Other Programs

As an interdisiplinary center in the College of Humanities and Social Sciences, the Mountain West Center for Regional Studies seeks to provide support for education, research, and hands-on experiences. Faculty, students, and community members are able to come together to further the scholarship and understanding of the Mountain West as a regional entity. Programs that study the past, present, and future of the land and its people can provide an awareness of the forces that have shaped the area and an avenue for constructive dialogue in exploring the challenges that face the region.

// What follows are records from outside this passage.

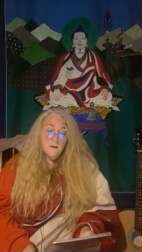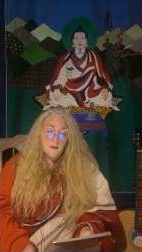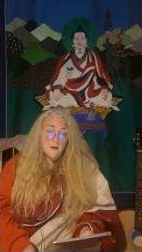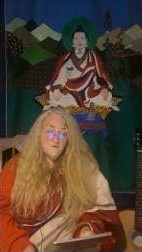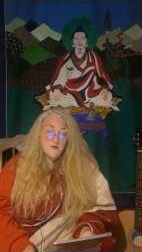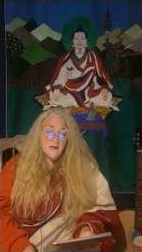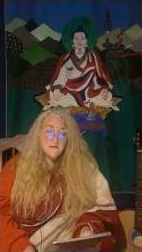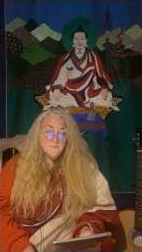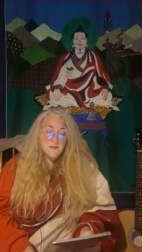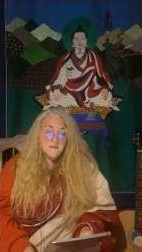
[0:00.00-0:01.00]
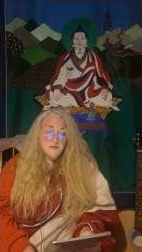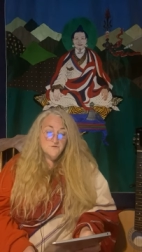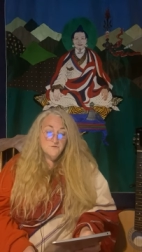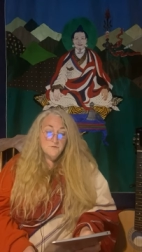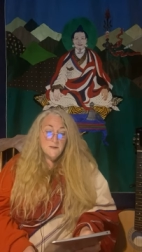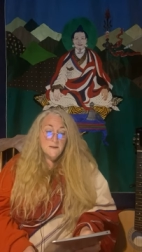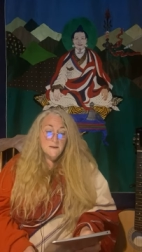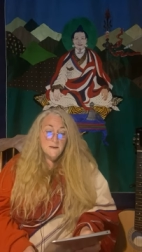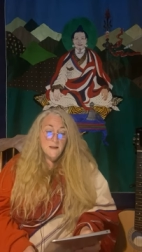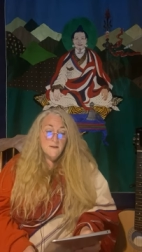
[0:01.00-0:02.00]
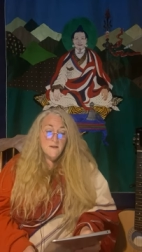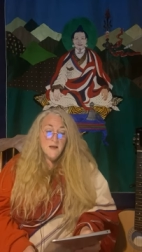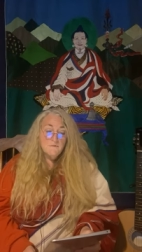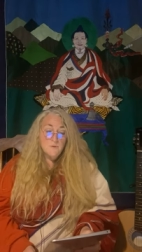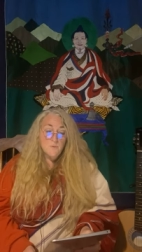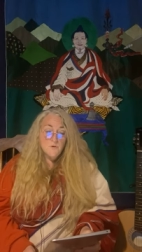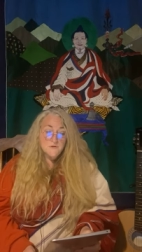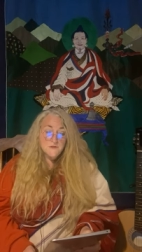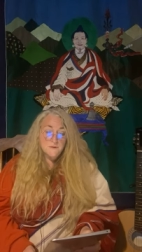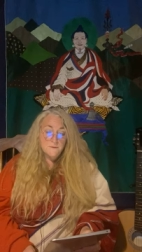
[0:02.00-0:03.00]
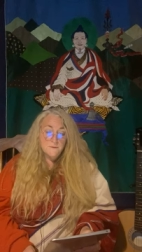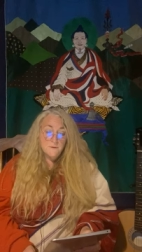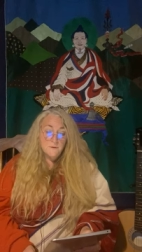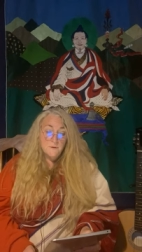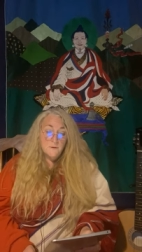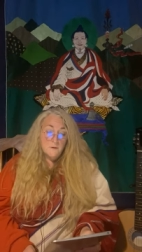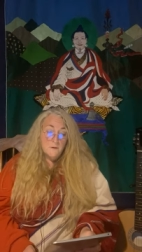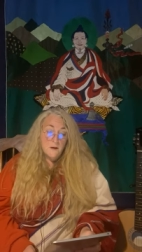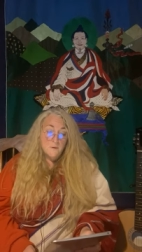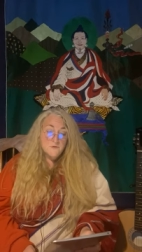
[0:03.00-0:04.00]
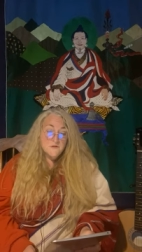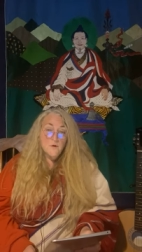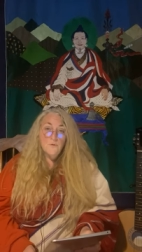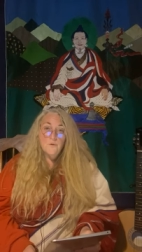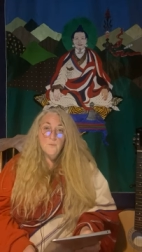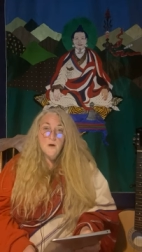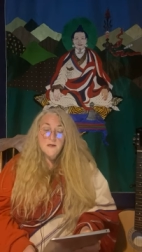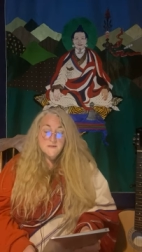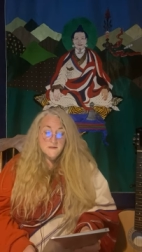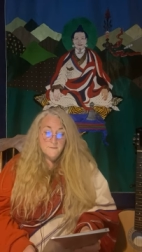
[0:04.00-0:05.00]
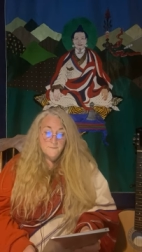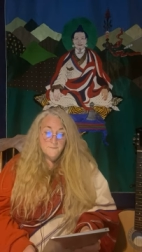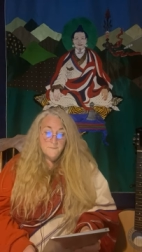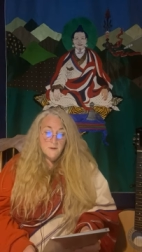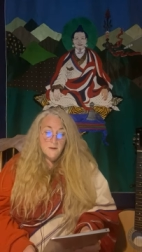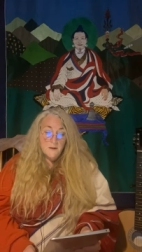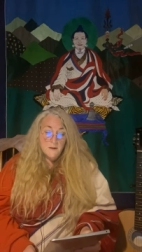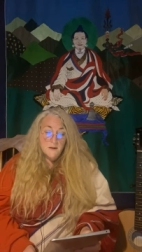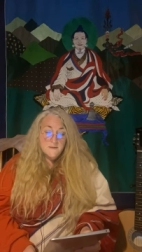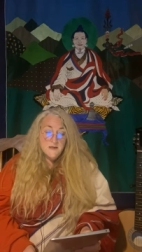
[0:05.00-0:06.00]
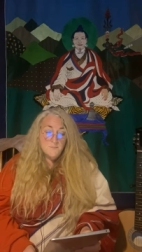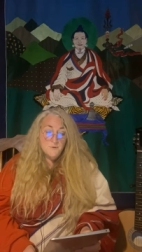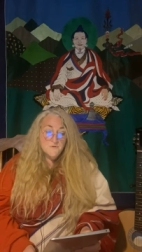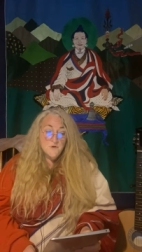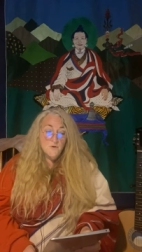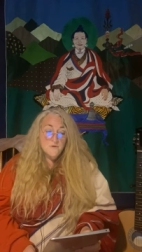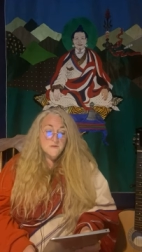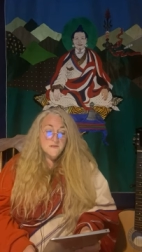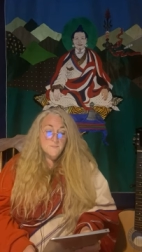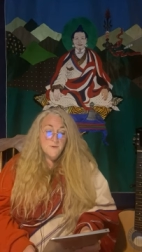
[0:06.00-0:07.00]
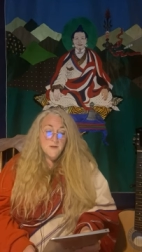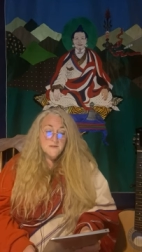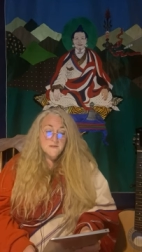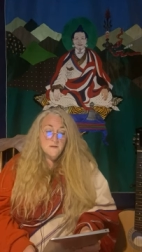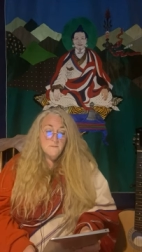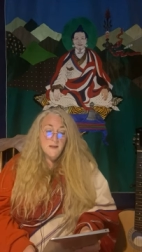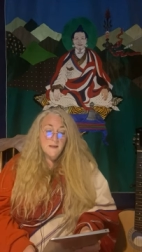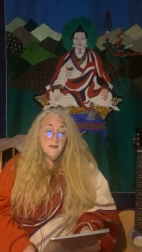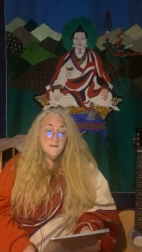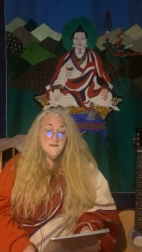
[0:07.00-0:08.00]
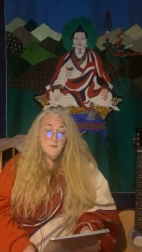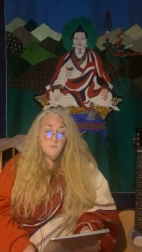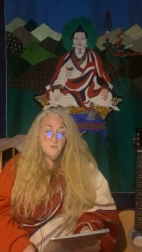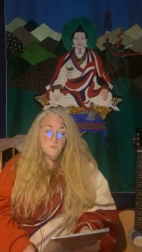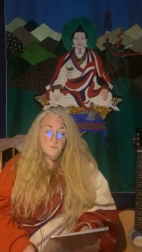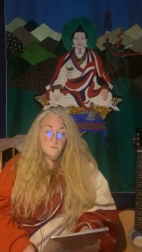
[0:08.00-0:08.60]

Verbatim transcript: I checked my dictionary, and there it was. I was none the wiser. A debutante is a person making a debut.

Current Collaborative Projects

Triabl School Mural

Intermountain Inter-Tribal School Mural Project

The Mountain West Center is involved in preserving the murals that were painted during the 1950s and 60s by former students of well-known Apache artist Allan Houser at the Intermountain Inter-Tribal School (IIS). These murals are significant both for their art work and for what they reveal about the history of the Indian Boarding School movement in the Mountain West region. 

While the IIS was one of the largest and longest-running schools in the Tribal Boarding School system, the Brigham City school has been underrepresented in scholarship until recent years. This newfound interest has uncovered the urgency to protect and preserve these murals before history and art are destroyed by the development occurring on the site of the former IIS.

A few murals have been removed and restored, while others are being stored onsite in less than ideal conditions. This project seeks to partner with Brigham City Museum staff, USU-Brigham City administration, Utah State University Logan Campus Library administration, The Nora Eccles Harrison Museum of Art, and other interested parties to share resources and expertise to properly store or curate the remaining works so they can be shared and appreciated.

The MWC has also funded the work of CJ Guadarrama, a graduate student in the American Studies program who is researching the history of the murals that were part of the former Intermountain Inter-Tribal Boarding School in Brigham City, Utah.


Better Understanding Domestic Violence and Human Trafficking Issues in Immigrant and Refugee Communities

Faculty members from the Social Work Department and the Communication Studies Department are collaborting on a workshop directed towards social workers, university professors, graduate students, domestic violence shelter personnel, and community members. The purpose is to educate how to best serve refugees and immigrants who experience domestic violence and to help educate members of the community about domestic violence and human trafficking in the refugee and immigrant populations. 

Many refugee services and resources typically make their way to large epicenters like Seattle, Portland (Maine), Nashville, Houston, and Atlanta, etc. Yet the Mountain West is not immune to the issues faced by immigrants and refugees. The current research suggests that cultural factors such as language barriers, migration history, trauma, gender roles, and help-seeking behaviors are markedly different for refugees when compared to the United States population in general. 

This makes education and research in the area of domestic violence crucial to those who interact with and provide resources to the refugee and imigrant population throughout the Mountain West, an area of geographic isolation. 

Cabin in field

Future Programs to Support the Study of the Mountain West Region

The Mountain West Center for Regional Studies at Utah State University seeks to further the work of the university.

Collaborative projects supported by the Mountain West Center may cover an array of subjects including, the natural environment, the human story, the social environment, as well as the arts and literature.

We encourage innovative research, teaching, and public programming as ways to gain greater understanding and improve the lives and resources of this diverse region.